American actress (1896–1976)

Arlene Harris (July 7, 1896 – June 12, 1976) was a Canadian-born American radio, film, and television actress. (Another source gives her date of birth as July 7, 1898.) She was best known for her role as "the human chatterbox" on Al Pearce's radio program.

==Early years==
Harris was born in Toronto, Ontario, Canada, and was educated primarily in England. During the first three years of Harris's life, she was unable to hear. At age 5, she was entertaining her family with comedy sketches. When she was older, she "branched out into the art of impersonating."

==Vaudeville==
Harris toured in vaudeville as Arlene Francis in the 1920s.

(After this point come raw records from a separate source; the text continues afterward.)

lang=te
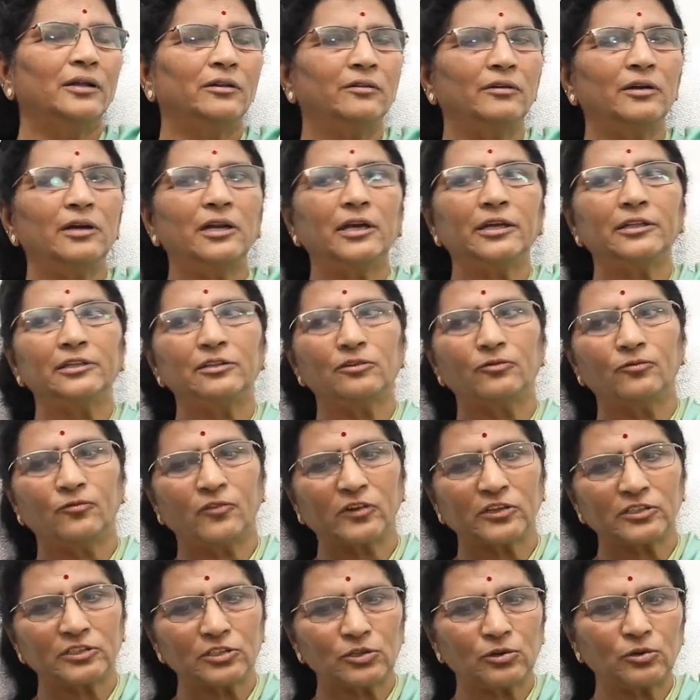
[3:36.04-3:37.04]
అందువల్ల అతను
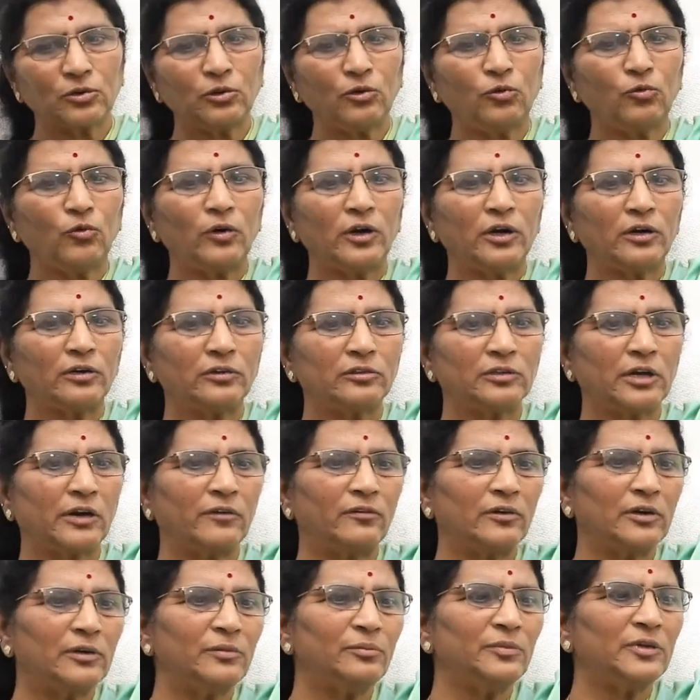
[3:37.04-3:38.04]
ఫస్ట్లో వాళ్ళు
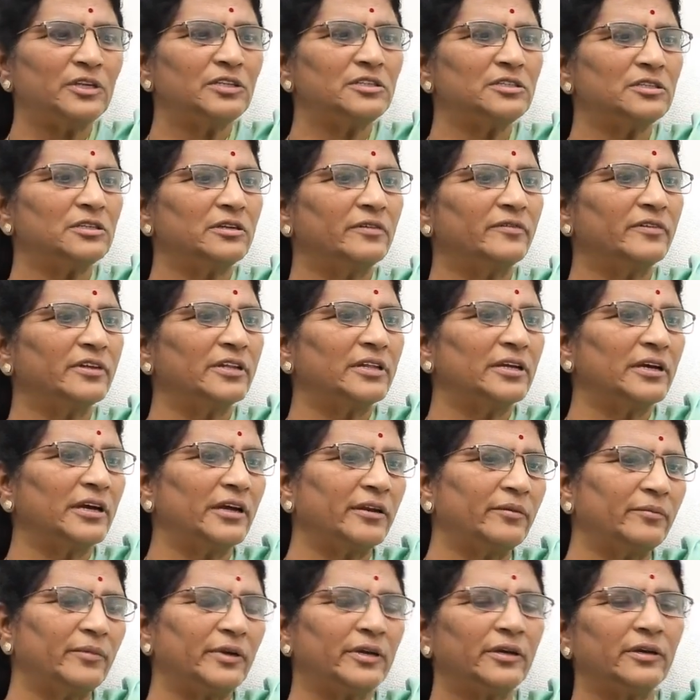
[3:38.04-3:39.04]
అవలంబించిన
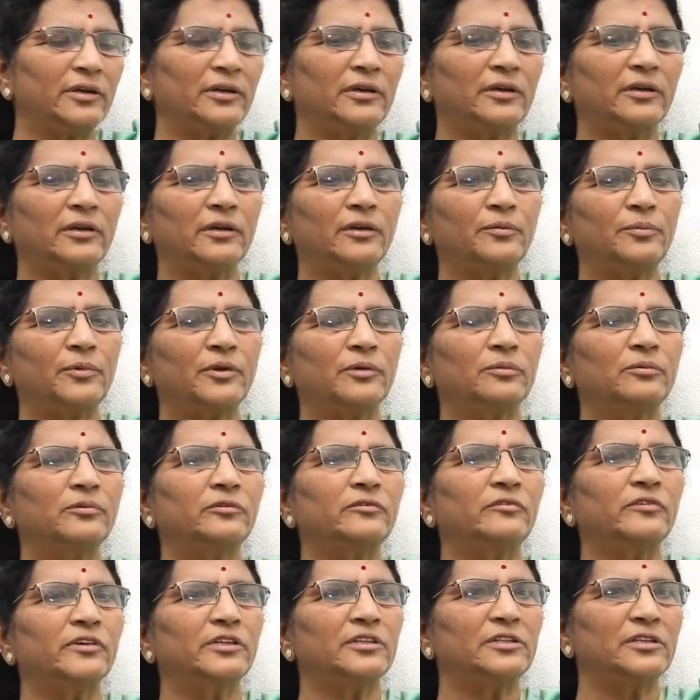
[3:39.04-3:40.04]
విధానం ఏంటంటే
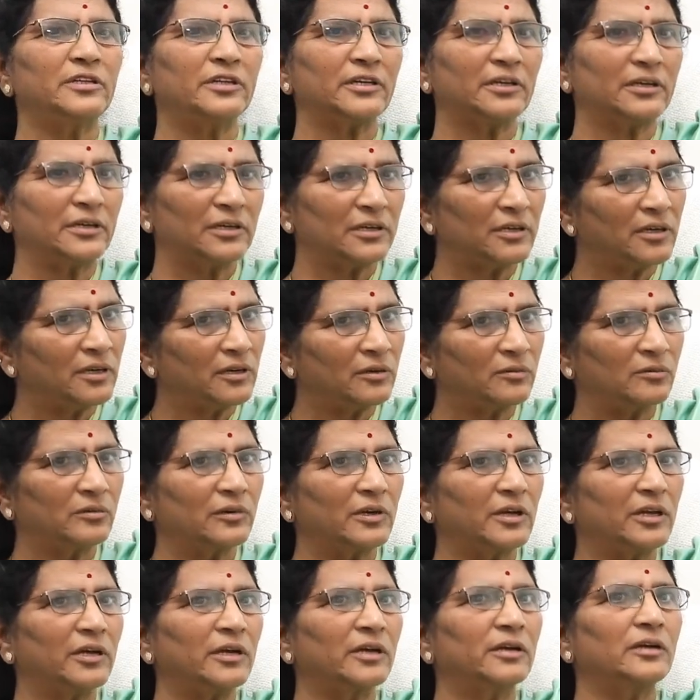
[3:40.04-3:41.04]
ప్రభుత్వ వ్యతిరేకంగా
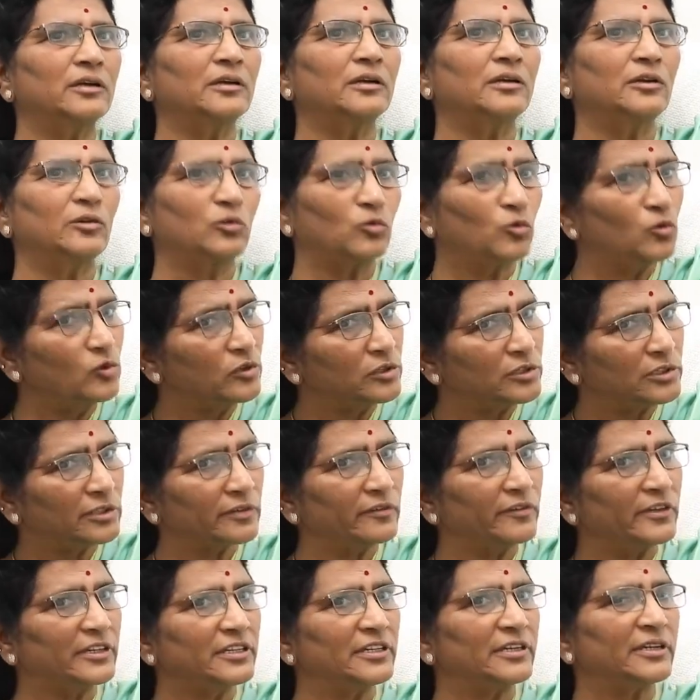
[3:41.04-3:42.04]
ఉన్నాయి కనుక
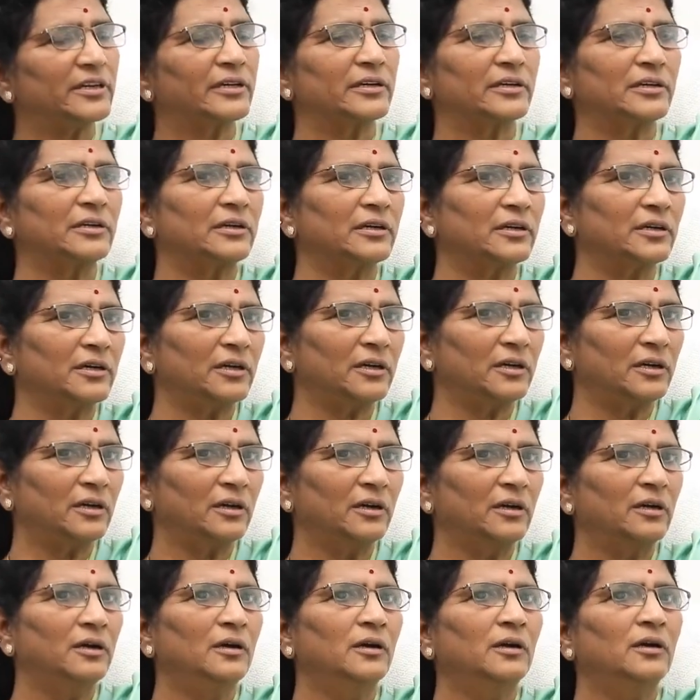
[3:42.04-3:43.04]
రూల్స్కి వ్యతిరేకంగా
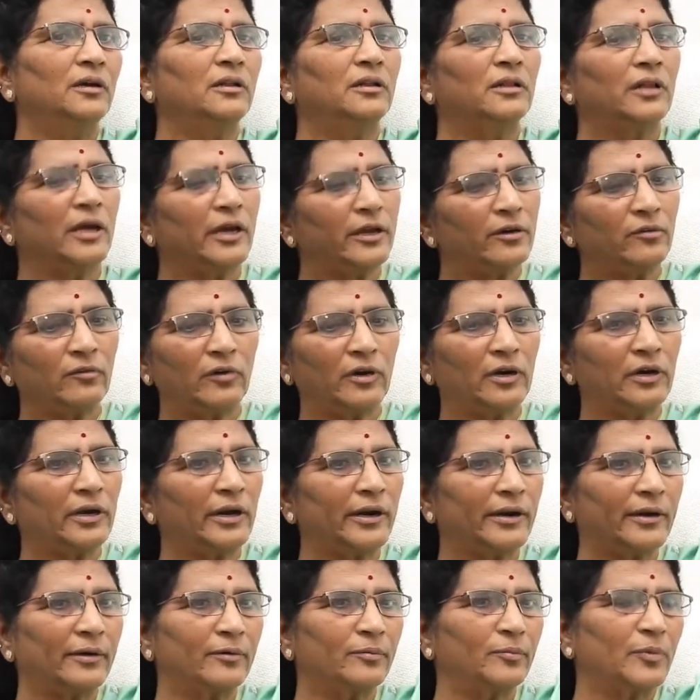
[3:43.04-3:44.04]
దాన్ని వాళ్ళ
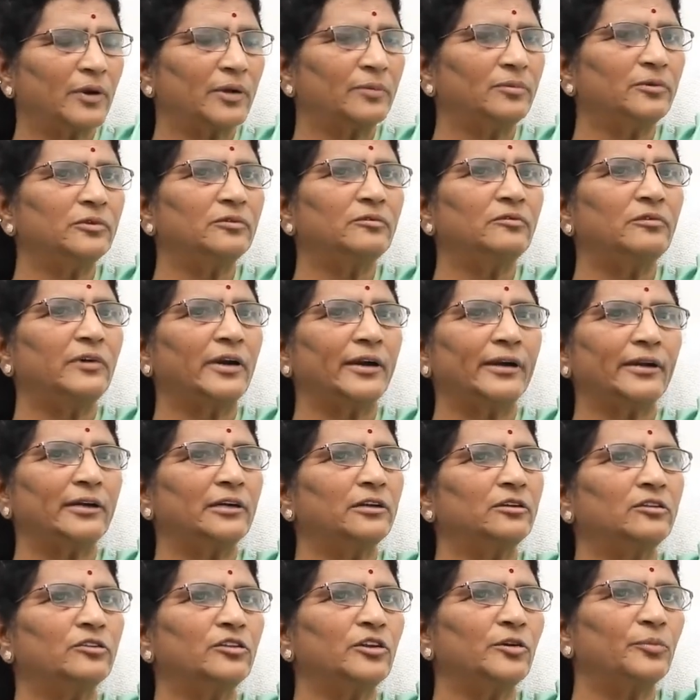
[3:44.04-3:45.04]
ప్రభుత్వం
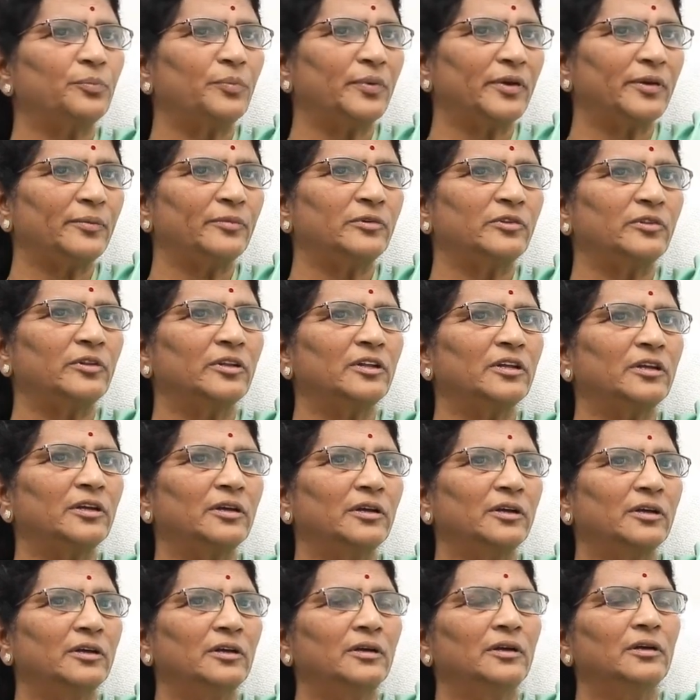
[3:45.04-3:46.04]
అడగటం తప్పేముంది
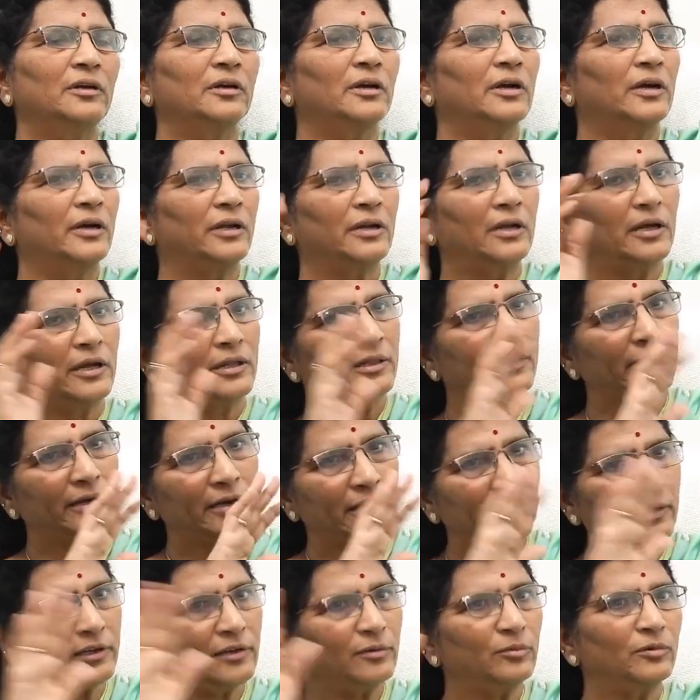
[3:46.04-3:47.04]
కానీ అది
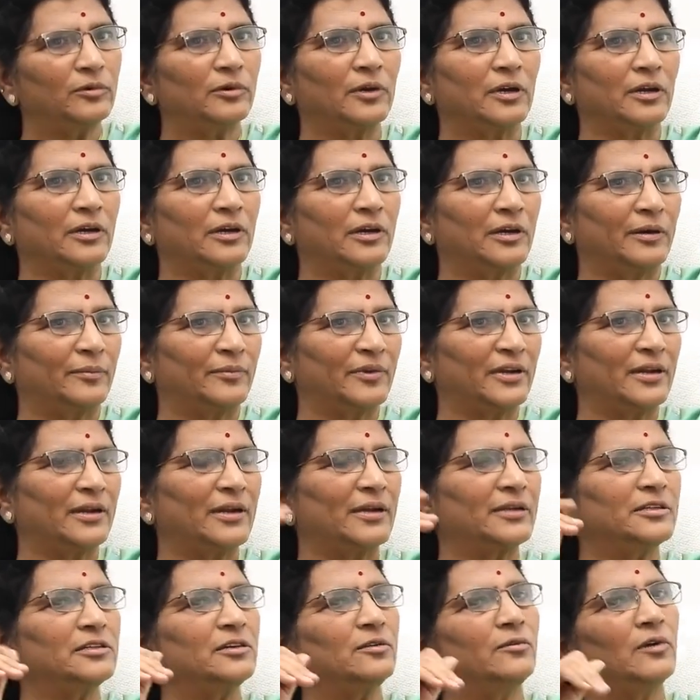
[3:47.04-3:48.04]
ఎక్కడికి పోలా మరి
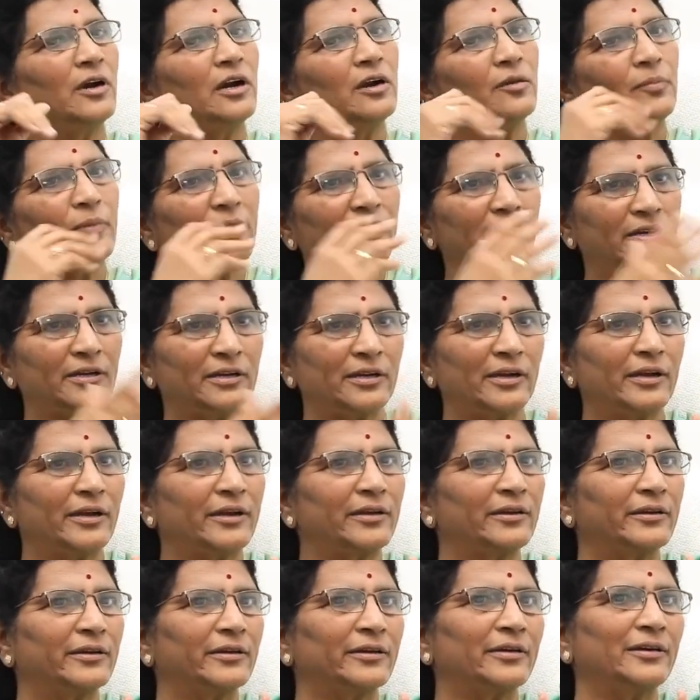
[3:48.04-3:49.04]
రాజా వాళ్ళ పార్టీ
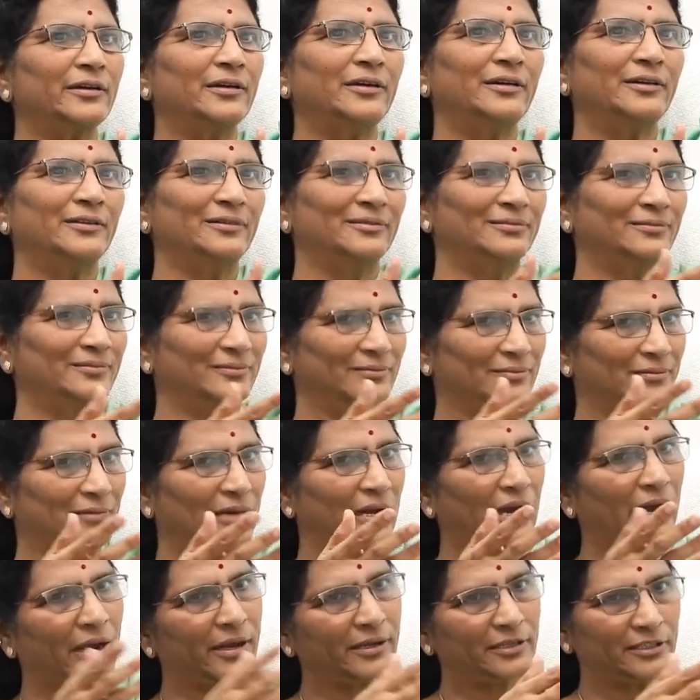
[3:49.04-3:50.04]
ఆయనేగా
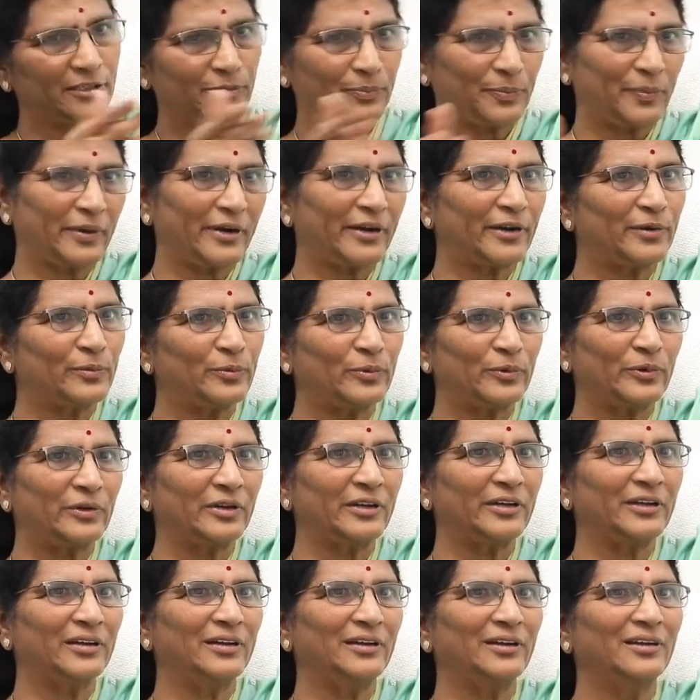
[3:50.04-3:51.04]
ఆయన చెప్పాడు అప్పు
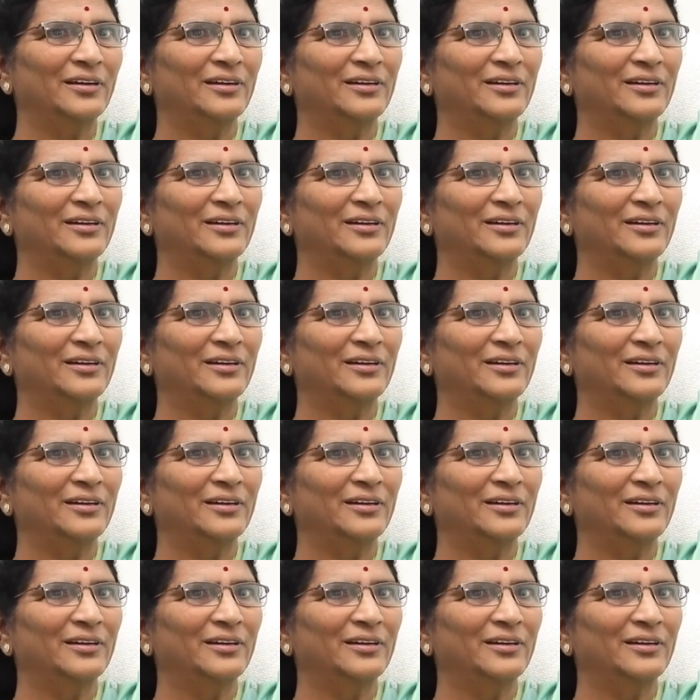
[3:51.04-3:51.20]
అని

She had to retire after being injured in an automobile accident, but the Great Depression in the United States caused her to return to entertaining—this time in radio.

==Radio==
Before her career in film, Harris was well known as a comic actress on the radio program, The Chatterbox.

She first appeared on radio on KFWB in Hollywood, California. She was a regular on Al Pearce and His Gang, where she was known as "The Human Chatterbox" in monologues that involved telephone conversations with an unheard friend. A CBS statistician once calculated that she averaged four words per second during one of her rapid-fire monologues. She also co-starred with Pearce in Here Comes Elmer.

Harris played Mummy Higgins on The Baby Snooks Show and was heard on Ina Ray Hutton's program and Fare for Ladies.

==Television==
Harris played herself in an episode of The Dick Van Dyke Show in 1964,. She also appeared on Panorama Pacific and made guest appearances on several TV programs.

==Recognition==
Harris has a star at 6250 Hollywood Boulevard in the Radio section of the Hollywood Walk of Fame. It was dedicated February 8, 1960.

==Personal life==
Harris was married to Dr. Harry G. Harris.

==Death==
Harris died June 12, 1976, at the Motion Picture Country Home in Woodland Hills, California. She is entombed in Chapel of the Pines Crematory at Los Angeles, California.